** The data follows **

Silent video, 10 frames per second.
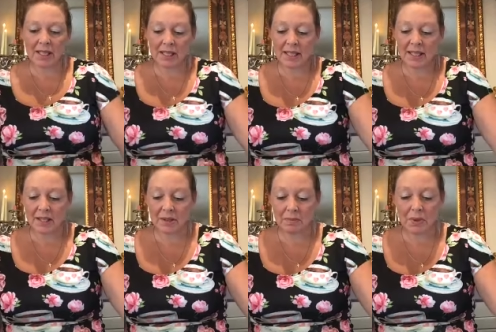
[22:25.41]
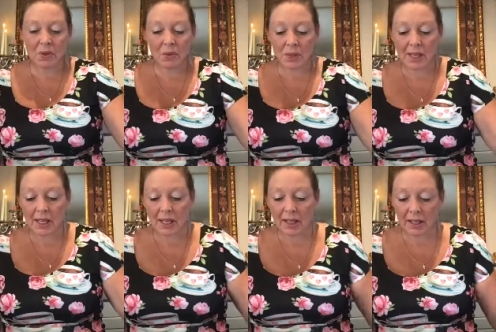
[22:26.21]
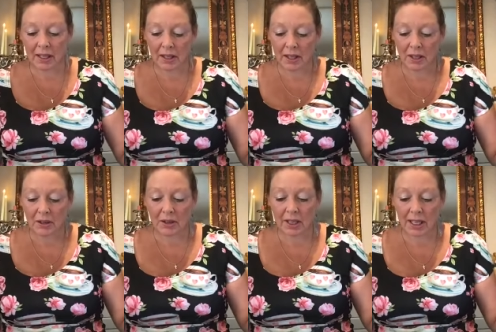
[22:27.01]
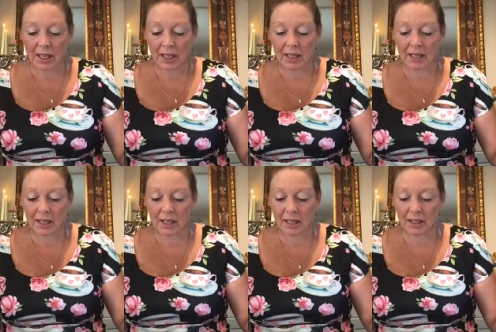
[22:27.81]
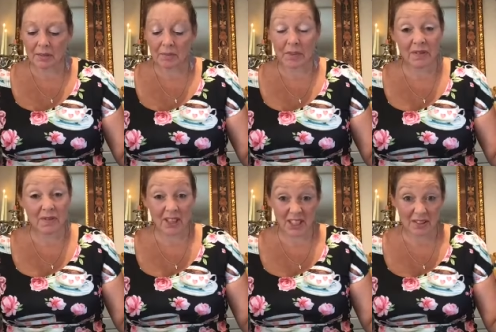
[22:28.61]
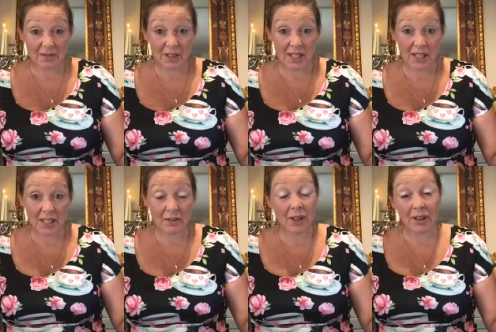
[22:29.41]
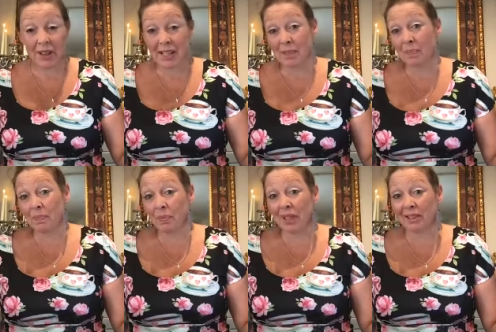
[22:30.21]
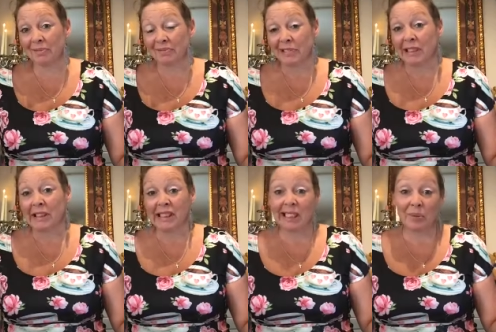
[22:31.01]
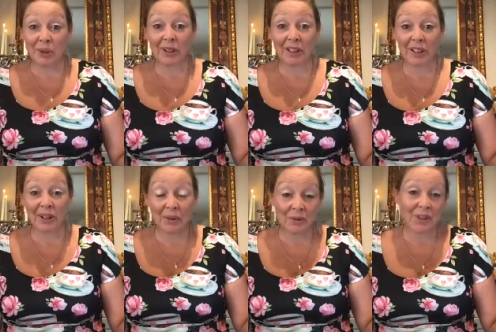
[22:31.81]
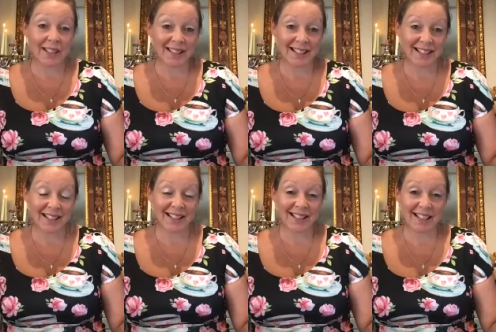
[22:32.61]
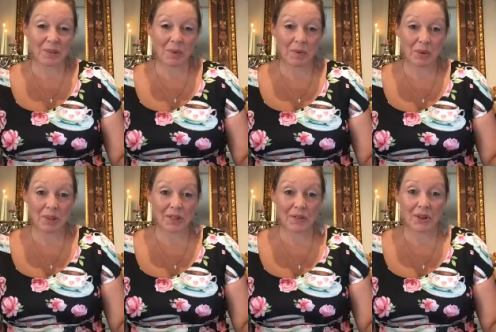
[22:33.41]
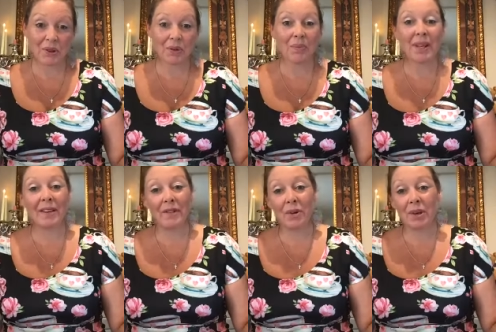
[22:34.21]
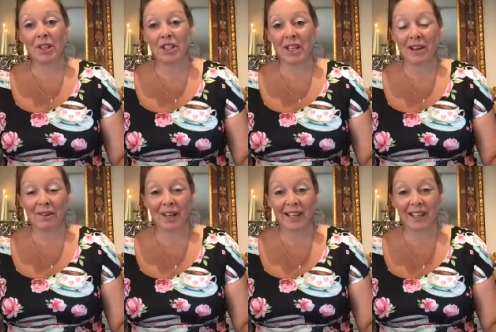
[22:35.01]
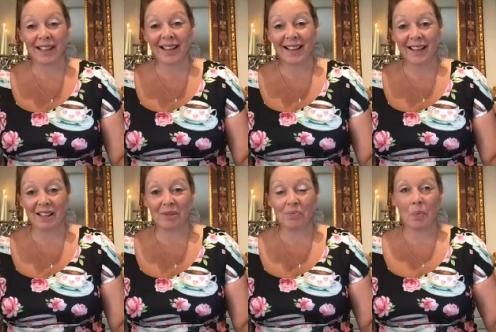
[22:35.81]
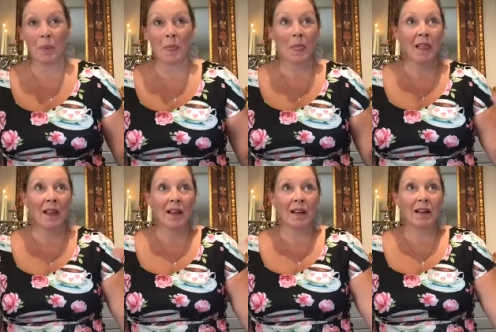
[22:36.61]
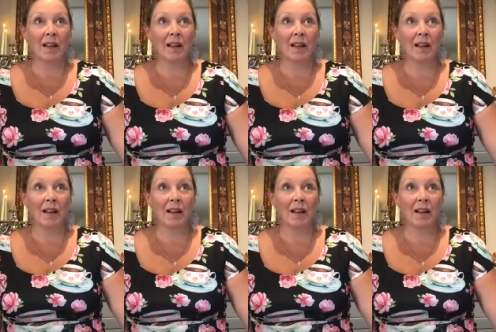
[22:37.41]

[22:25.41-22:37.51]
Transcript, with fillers: so it's listening to music. You can um, invite a friend over. Or this well, now we're in COVID, it's a little bit more difficult. But if you are sharing um,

** End of The data **

Assignment: Set down every entry above exactly as written. Leave out all pictures.

Exercise answer:
Silent video, 10 frames per second.
[22:25.41]
[22:26.21]
[22:27.01]
[22:27.81]
[22:28.61]
[22:29.41]
[22:30.21]
[22:31.01]
[22:31.81]
[22:32.61]
[22:33.41]
[22:34.21]
[22:35.01]
[22:35.81]
[22:36.61]
[22:37.41]

[22:25.41-22:37.51]
Transcript, with fillers: so it's listening to music. You can um, invite a friend over. Or this well, now we're in COVID, it's a little bit more difficult. But if you are sharing um,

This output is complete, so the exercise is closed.